Collected data entries:

= = = = =

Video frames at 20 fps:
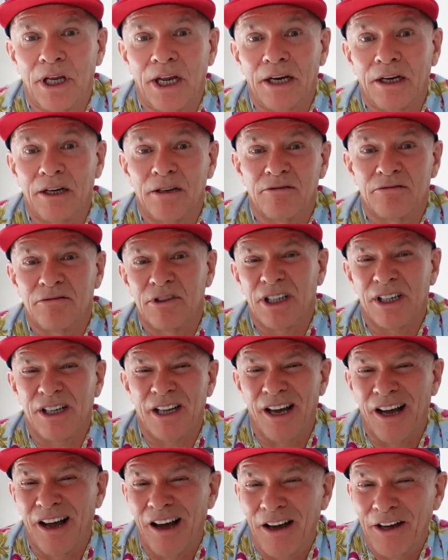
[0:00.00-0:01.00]
and it
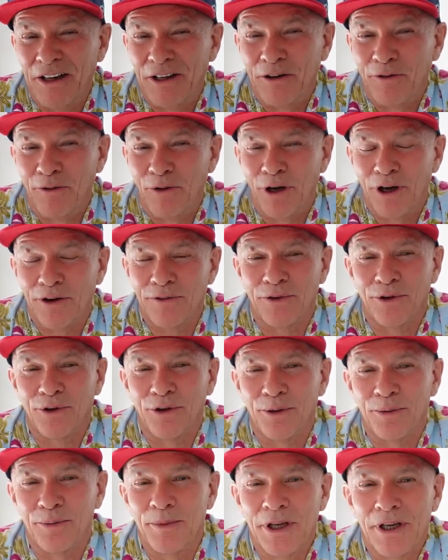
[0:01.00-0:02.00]
kind of worked for
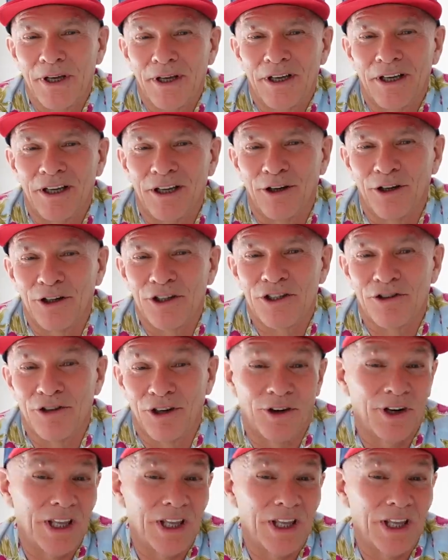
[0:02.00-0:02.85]
them in Austria.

= = = = =

Task directions: Because pictures are not wanted, give every entry above again exactly without them.

Response to this task:
Video frames at 20 fps:
[0:00.00-0:01.00]
and it
[0:01.00-0:02.00]
kind of worked for
[0:02.00-0:02.85]
them in Austria.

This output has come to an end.